# Problem details
Leave the pictures in the listing below aside and reproduce exactly the lines starting with the one with "Spoken language: Polish" and going on through the one with "[00:00:04.00 to 00:00:04.71]", both ends included.

(Data to process)

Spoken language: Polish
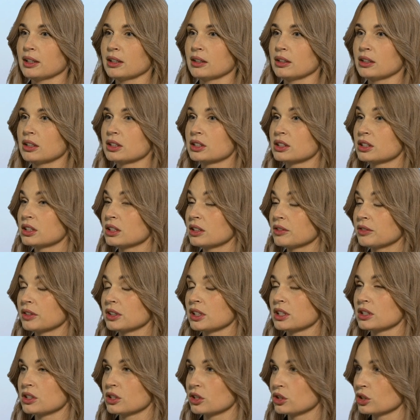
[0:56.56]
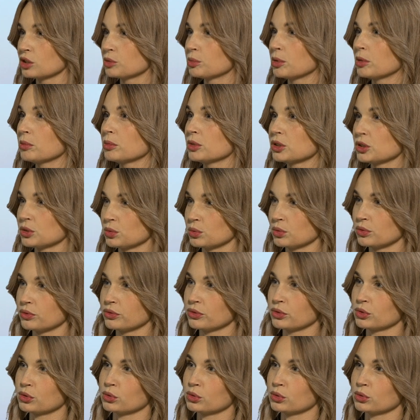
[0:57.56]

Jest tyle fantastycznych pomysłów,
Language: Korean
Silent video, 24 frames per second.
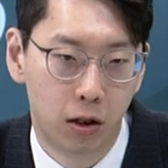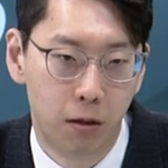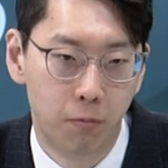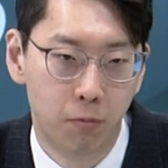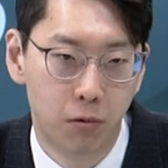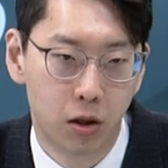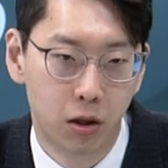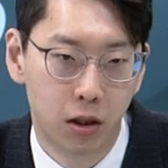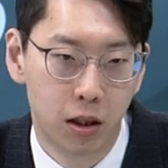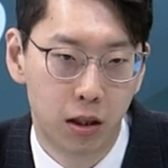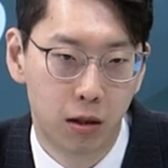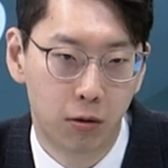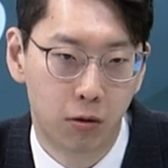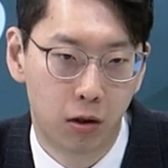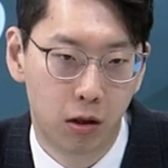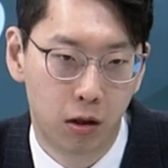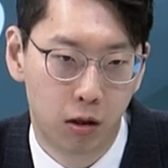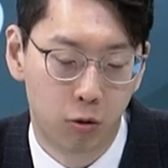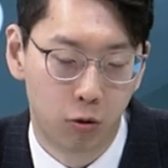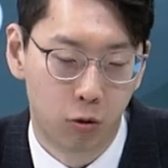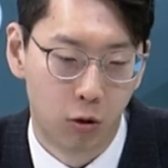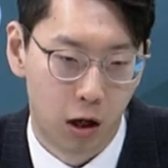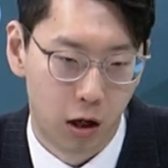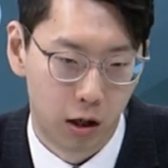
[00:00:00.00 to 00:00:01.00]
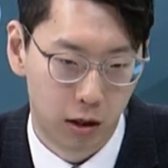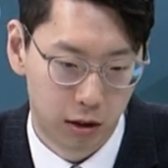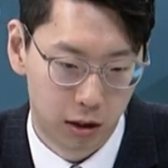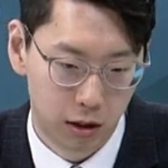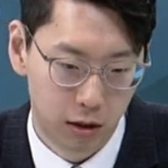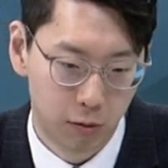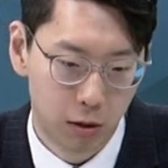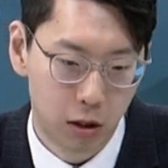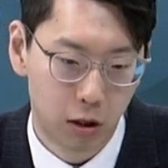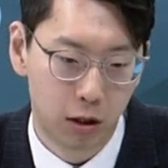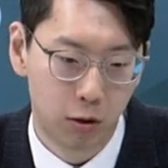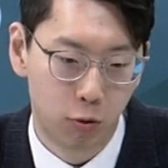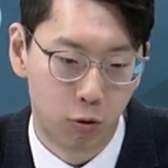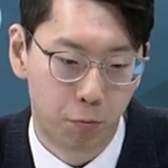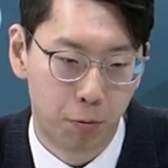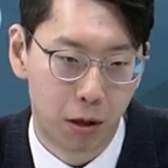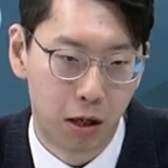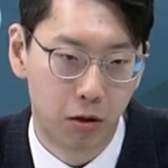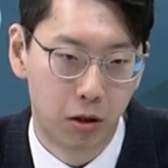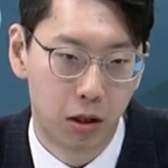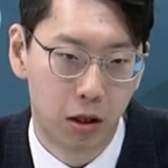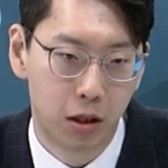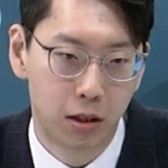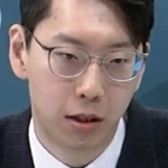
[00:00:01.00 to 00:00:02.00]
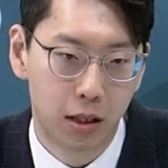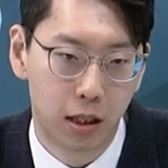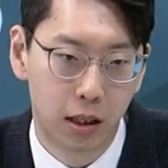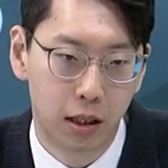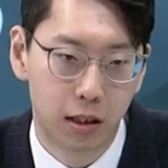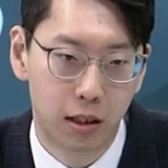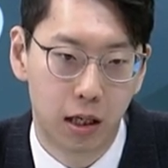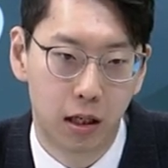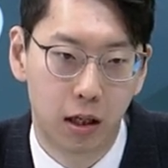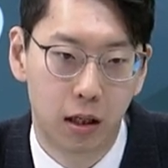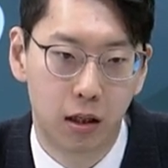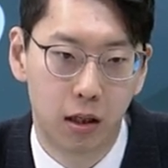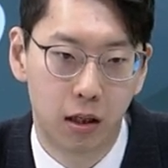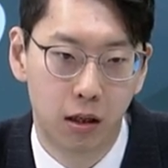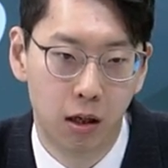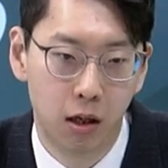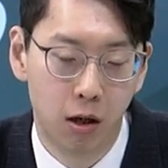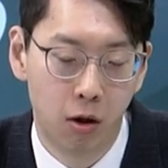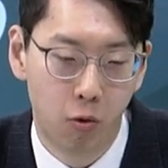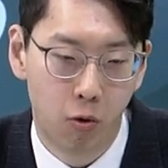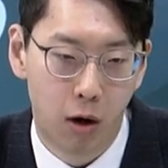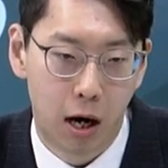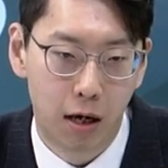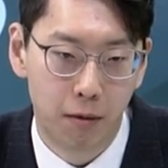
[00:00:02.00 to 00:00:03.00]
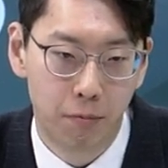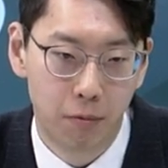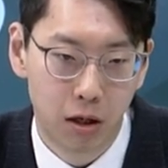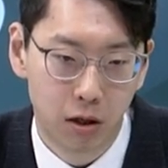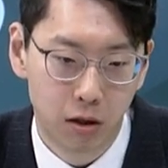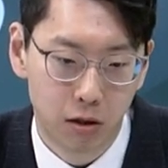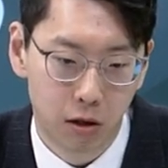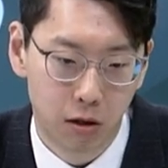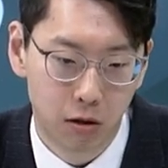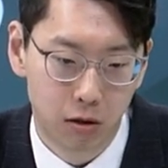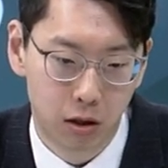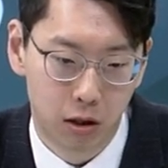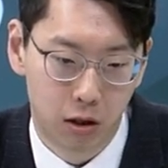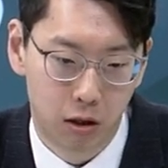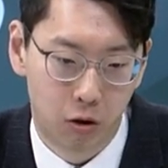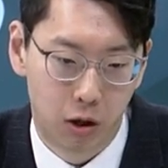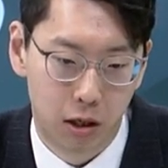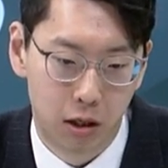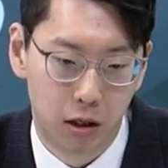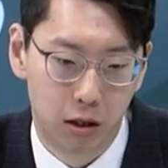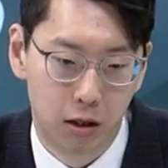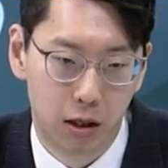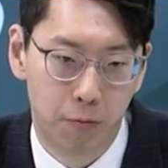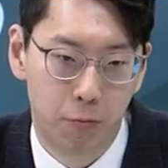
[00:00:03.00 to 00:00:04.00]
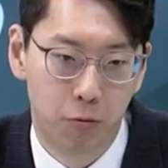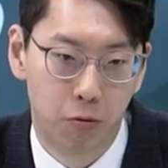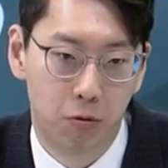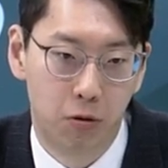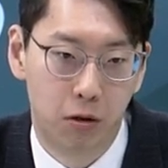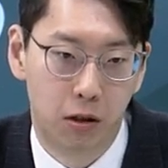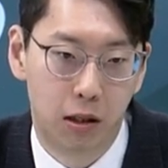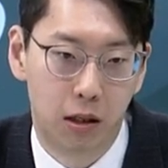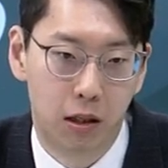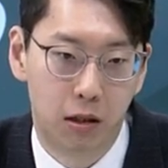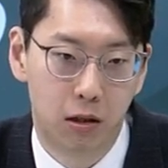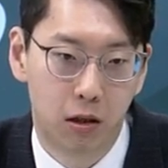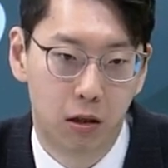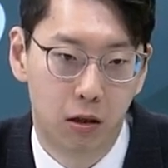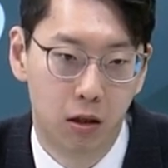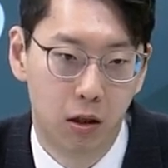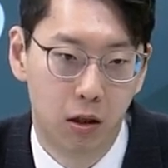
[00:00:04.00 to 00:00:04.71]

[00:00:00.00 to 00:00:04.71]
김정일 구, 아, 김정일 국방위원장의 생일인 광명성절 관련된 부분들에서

(End Data to process)
(Data to process)

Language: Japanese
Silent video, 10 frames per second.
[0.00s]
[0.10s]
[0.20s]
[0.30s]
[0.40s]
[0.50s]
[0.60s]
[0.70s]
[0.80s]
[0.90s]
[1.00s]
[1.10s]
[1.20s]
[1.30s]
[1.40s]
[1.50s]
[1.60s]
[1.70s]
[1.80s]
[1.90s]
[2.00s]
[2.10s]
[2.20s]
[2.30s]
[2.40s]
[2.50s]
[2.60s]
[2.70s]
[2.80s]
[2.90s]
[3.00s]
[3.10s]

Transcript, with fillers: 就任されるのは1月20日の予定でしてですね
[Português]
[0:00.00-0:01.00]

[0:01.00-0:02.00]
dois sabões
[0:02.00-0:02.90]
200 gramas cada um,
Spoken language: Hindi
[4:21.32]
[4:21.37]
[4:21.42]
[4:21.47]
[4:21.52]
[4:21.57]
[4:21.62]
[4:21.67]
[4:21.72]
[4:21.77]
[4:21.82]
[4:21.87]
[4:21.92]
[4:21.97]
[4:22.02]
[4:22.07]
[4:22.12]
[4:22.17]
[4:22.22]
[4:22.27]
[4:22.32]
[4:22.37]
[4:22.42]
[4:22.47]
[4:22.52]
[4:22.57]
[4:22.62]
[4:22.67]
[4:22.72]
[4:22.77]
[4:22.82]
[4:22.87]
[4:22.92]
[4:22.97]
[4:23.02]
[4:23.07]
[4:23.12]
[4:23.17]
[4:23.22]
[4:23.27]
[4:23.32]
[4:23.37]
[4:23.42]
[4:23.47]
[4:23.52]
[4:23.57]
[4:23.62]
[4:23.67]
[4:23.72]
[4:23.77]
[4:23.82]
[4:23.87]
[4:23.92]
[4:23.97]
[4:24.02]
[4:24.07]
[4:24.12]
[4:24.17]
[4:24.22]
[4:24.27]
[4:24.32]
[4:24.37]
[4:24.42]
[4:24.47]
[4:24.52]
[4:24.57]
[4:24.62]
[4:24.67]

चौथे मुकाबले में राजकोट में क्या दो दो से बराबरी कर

(End Data to process)

# Final answer
Spoken language: Polish
[0:56.56]
[0:57.56]

Jest tyle fantastycznych pomysłów,
Language: Korean
Silent video, 24 frames per second.
[00:00:00.00 to 00:00:01.00]
[00:00:01.00 to 00:00:02.00]
[00:00:02.00 to 00:00:03.00]
[00:00:03.00 to 00:00:04.00]
[00:00:04.00 to 00:00:04.71]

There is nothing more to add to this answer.